Отвечая Раковскому на этом же заседании, Сталин обрушился на него и его поправки. Для этого выступления характерен отчетливо выраженный догматизм, одномерное мышление вкупе с пренебрежительным отношением к советским республикам. При этом, следуя курсу «разделяй и властвуй», Сталин пытался настроить против Раковского делегатов от восточных национальных формирований. Он заявил, что в случае принятия поправок тезисы «будут опрокинуты вверх дном». «Раковский хочет, – вещал он, – чтобы мы, обернувшись к Востоку, вместе с тем обернулись и к Западу. Но это невозможно, товарищи, и неестественно, ибо люди вообще либо в одну сторону поворачиваются лицом, либо в другую, – поворачиваться в обе стороны в одно и то же время нельзя».[445]

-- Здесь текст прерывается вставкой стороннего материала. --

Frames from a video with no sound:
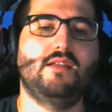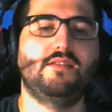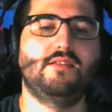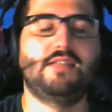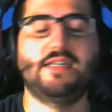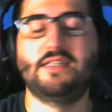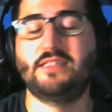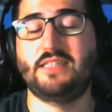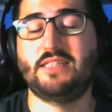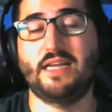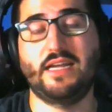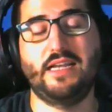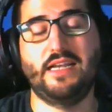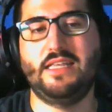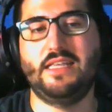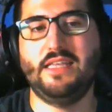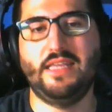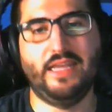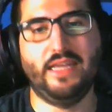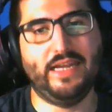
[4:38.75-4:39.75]
Chad
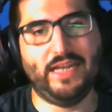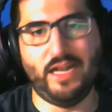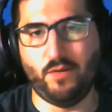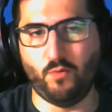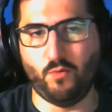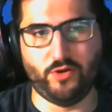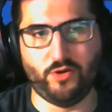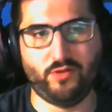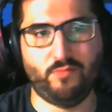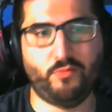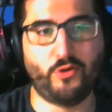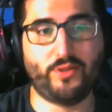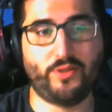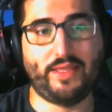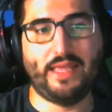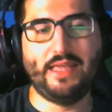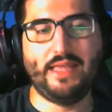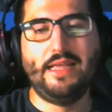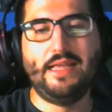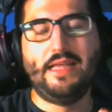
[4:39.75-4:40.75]
Stahelski era el bueno.
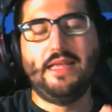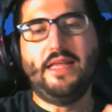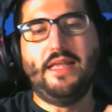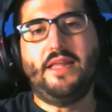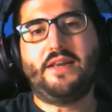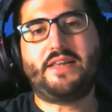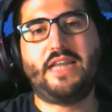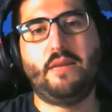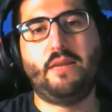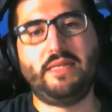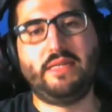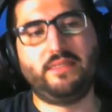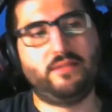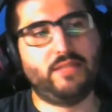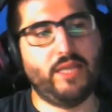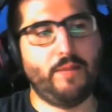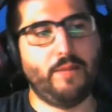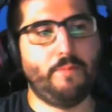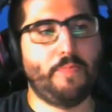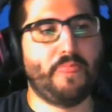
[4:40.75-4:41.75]
Porque
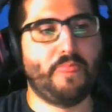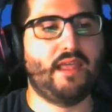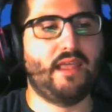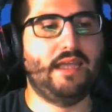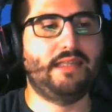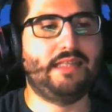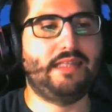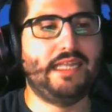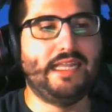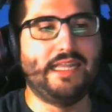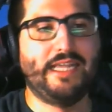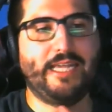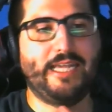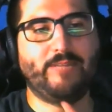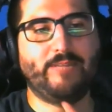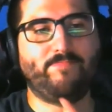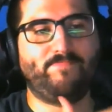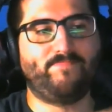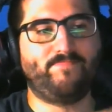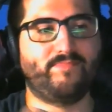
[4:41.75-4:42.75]
realmente, ¿qué
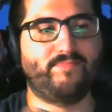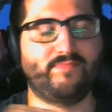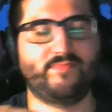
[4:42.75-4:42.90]
tiene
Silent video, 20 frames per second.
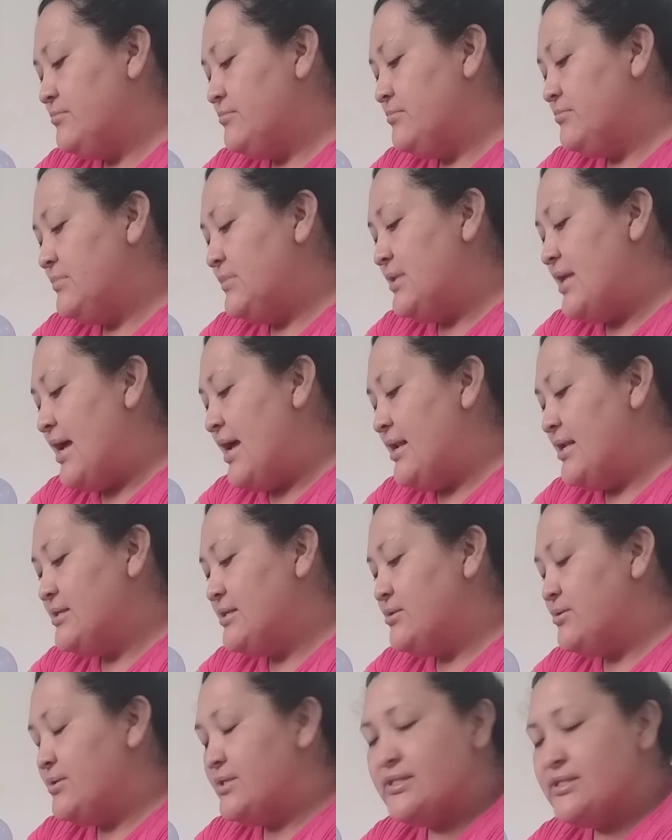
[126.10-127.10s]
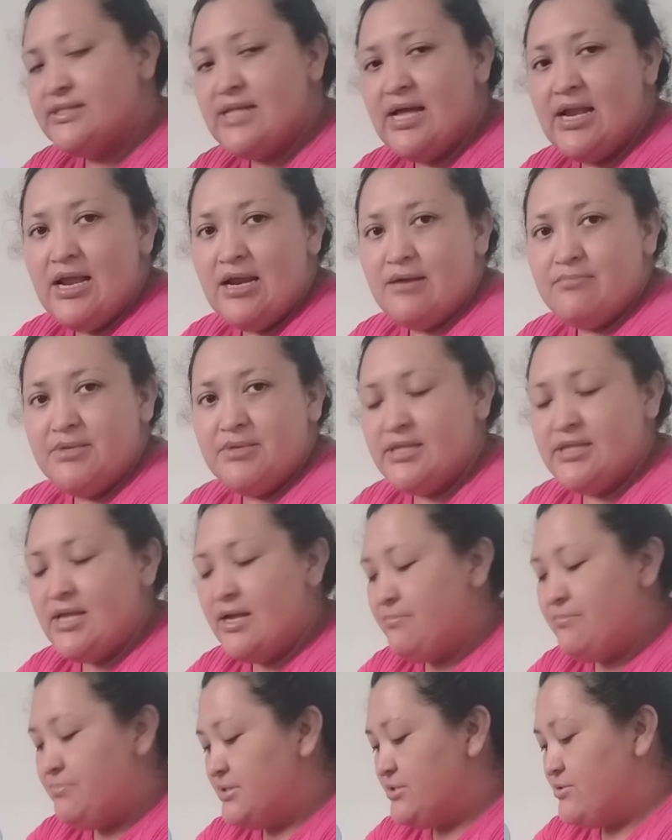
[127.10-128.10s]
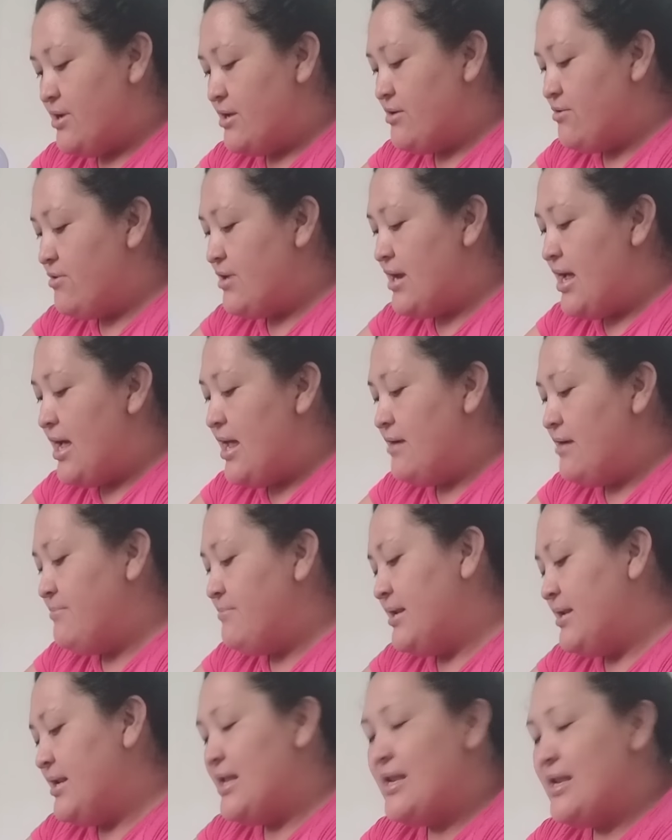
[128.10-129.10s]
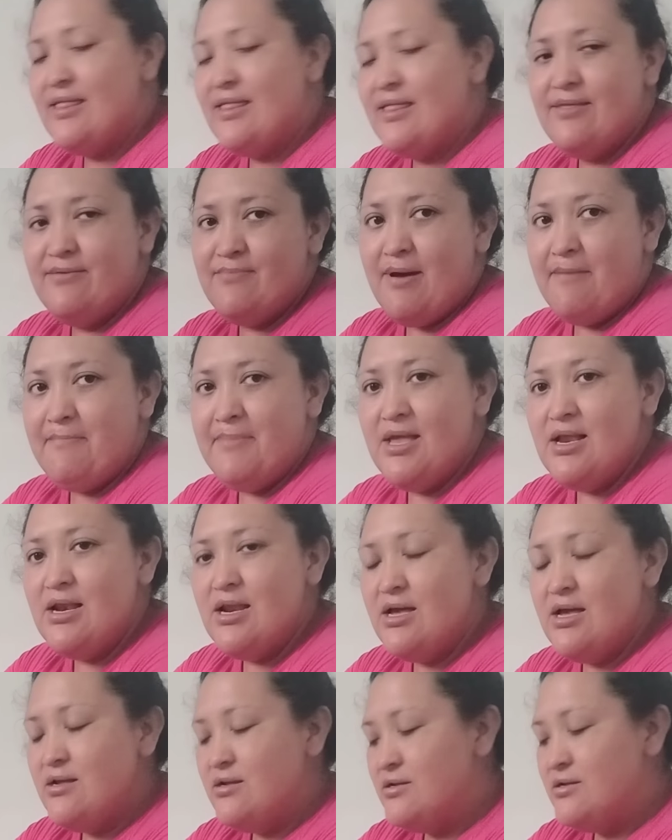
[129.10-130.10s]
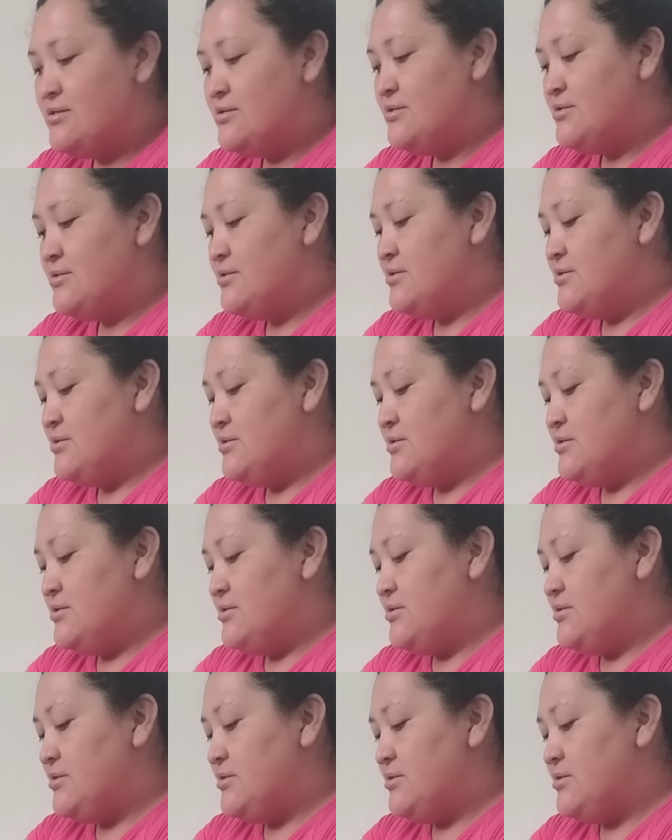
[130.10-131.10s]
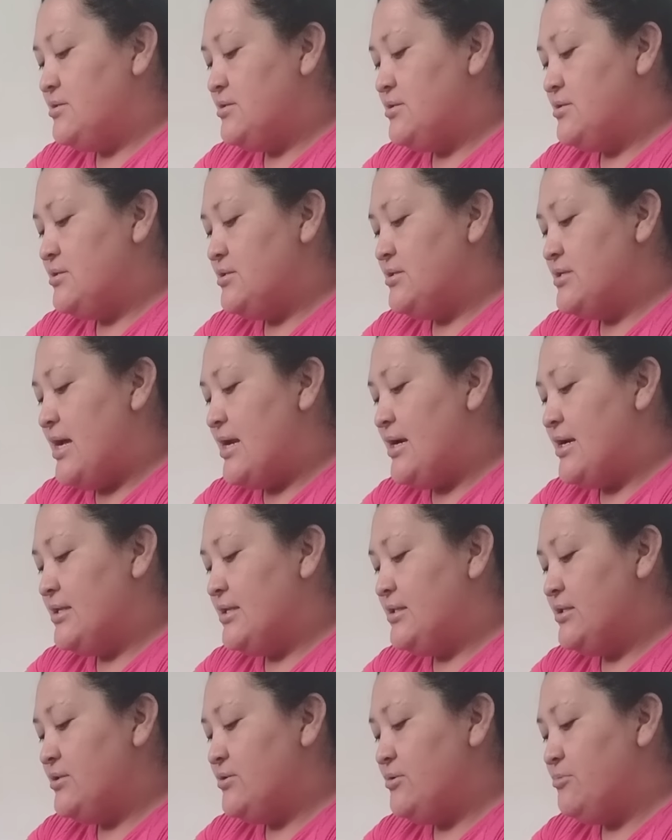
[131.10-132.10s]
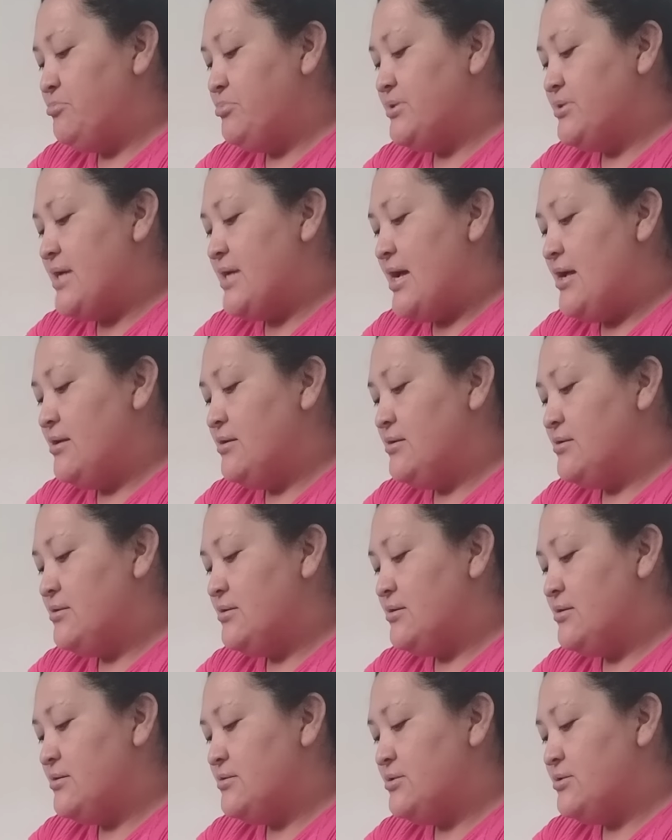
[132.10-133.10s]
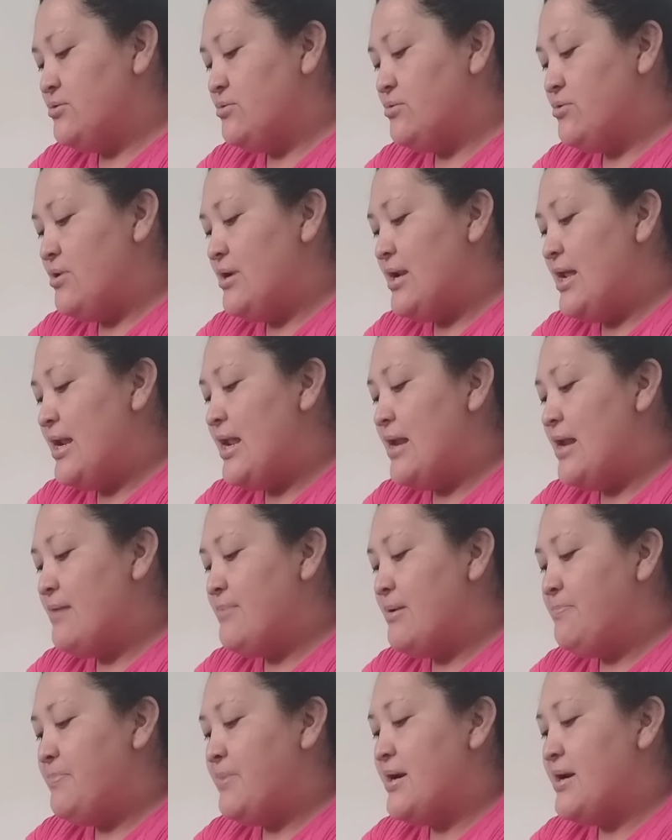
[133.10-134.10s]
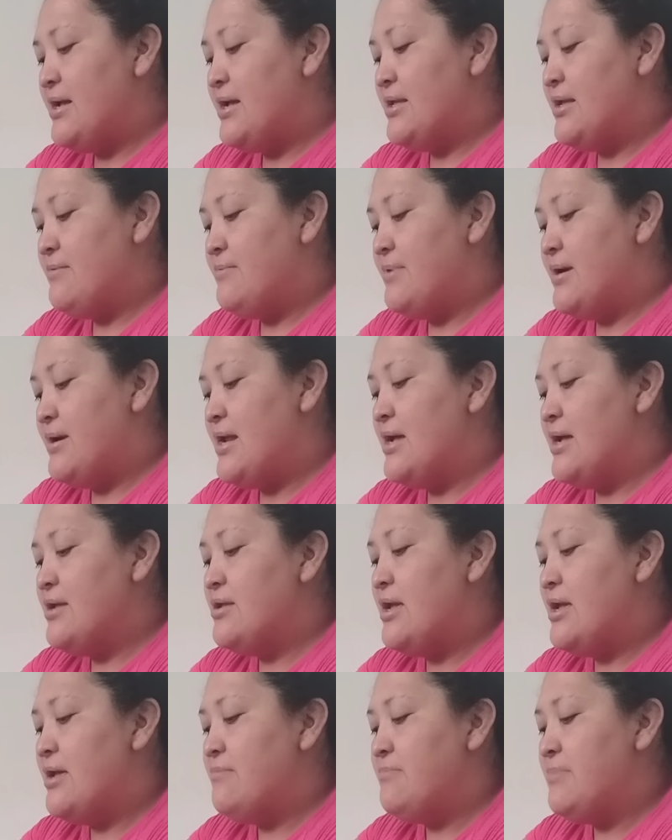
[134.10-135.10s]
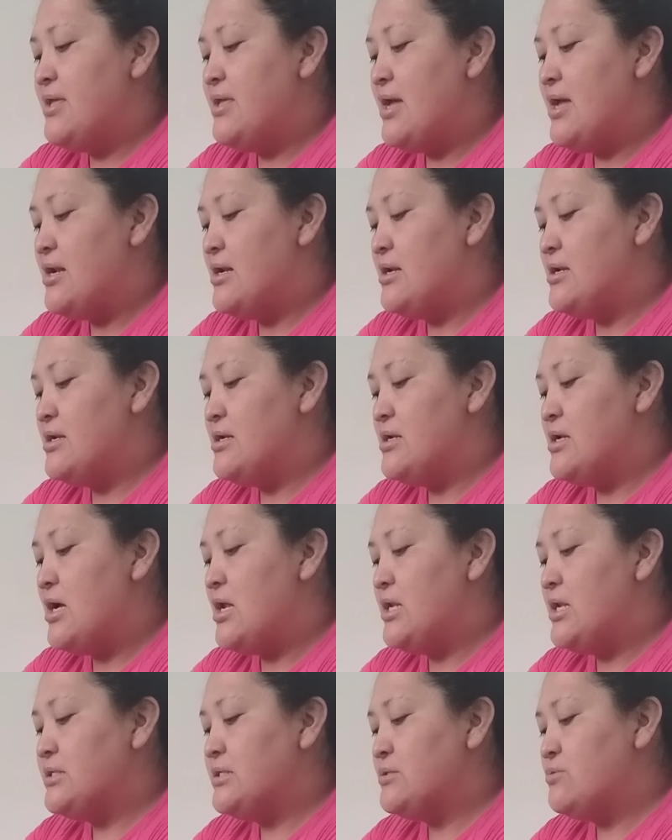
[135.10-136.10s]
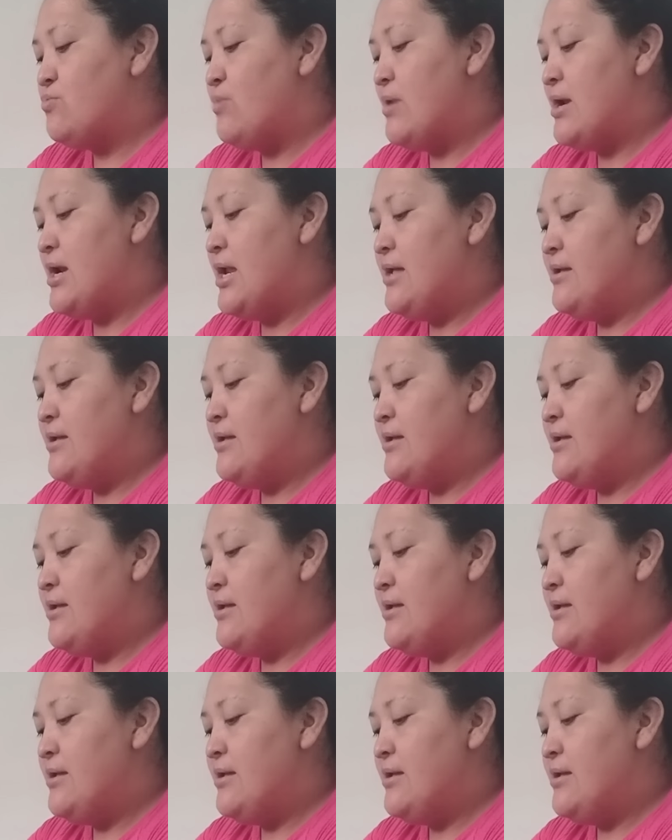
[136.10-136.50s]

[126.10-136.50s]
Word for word: ya en eso esta alarmita empezó a llorar, vine de di mamila y ya un ratito pues ya sonó la alarma para llevar a Jamie a la escuela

Диву даешься, как такая чистейшая и низкопробная демагогия, полное пренебрежение разносторонним, панорамным мышлением не встретили отпора делегатов, среди которых было немало опытных политических деятелей. Но к этому времени Сталин уже сосредоточил в своих руках огромную власть и вступать в перепалку с ним было весьма сложно и опасно. «Государственный фетишизм спутал Раковского», – добавил Сталин, подчеркнув правильность равенства не республик, а национальностей во второй палате ЦИК СССР, особенно в отношении восточных национальностей. Пренебрежение к союзным республикам особенно отчетливо проявилось у него в следующем пассаже полемики с Раковским: «Восточные народы, органически связанные с Китаем, с Индией, связанные с ними языком, религией, обычаями и пр… важны для революции прежде всего. Удельный вес этих маленьких народностей стоит гораздо выше, чем удельный вес Украины».[446]
Венгерские исследователи Л. Белади и Т. Краус отмечают: «Полемика Сталина с Бухариным и Раковским (на XII съезде РКП(б). –
В результате съезд отверг поправки, предложенные Раковским, хотя с критикой сталинской позиции выступили и некоторые другие делегаты – украинцы Г. Ф. Гринько и Н. А. Скрыпник, грузины П. Г. (Буду) Мдивани, Ф. И. Махарадзе, К. М. Цинцадзе. Однако некоторые делегаты от Украины, которые чуть ранее солидаризировались с Раковским, переметнулись на сторону Сталина, отнюдь не убежденные его аргументацией, а преклоняясь перед его огромной властью.
Впрочем, некоторые из них, например Э. И. Квиринг, незадолго перед этим ставший секретарем ЦК КП(б)У, предпринимали неловкие попытки объяснить изменение собственной позиции принципиальными соображениями. Квиринг после голосования выступил на съезде со следующим заявлением: «Тов. Раковский, излагая последнюю поправку, был прав, когда говорил, что вносит ее от имени украинской организации. Правильно также и то, что я, как член ЦК нашей украинской организации, голосовал за эту поправку. Но уже тогда на Украине с некоторыми товарищами я говорил о том, не сделали ли мы в этом вопросе ошибки. Здесь я убедился в том, что действительно эта ошибка была нами сделана, и заключается она, по-моему, главным образом, в том, что это наше предложение национальными автономными республиками может быть понято как попытка ущемить интересы этих национальных республик. Исходя из этих соображений, я голосовал за предложение Сталина, а не за поправку Раковского».[448]
Х. Г. Раковский остался на съезде почти в изоляции. Болгарская исследовательница Ж. Дамянова с полным основанием объясняет причины того, что критическая речь Раковского не получила широкой поддержки, отсутствием ясности у многих большевиков по вопросам национальной политики: «Многие из них все еще разделяли идеалистическое “ультралевое” представление, что социалистическое государство, отменяя частную собственность, отменяет и основу национальных антагонизмов и любых расовых и других предрассудков».[449]
Но нельзя не принимать во внимание, что ко времени XII съезда власть Сталина в партии и в стране делала вступление с ним в любую конфронтацию просто опасным, причем уже он и его присные в полной мере козыряли демагогией, отождествлявшей верность его группе с верностью единству партии. К этому времени уже появились на политической авансцене такие сталинские клевреты, как В. М. Молотов, о котором говорили, что он «каменная задница»,[450]
«дубинка Сталина», и Каганович, игравший роль «цепного пса, которого выпустили, чтобы “рвать” того или другого члена Политбюро, к которому, как он чувствовал, Сталин питал охлаждение».[451]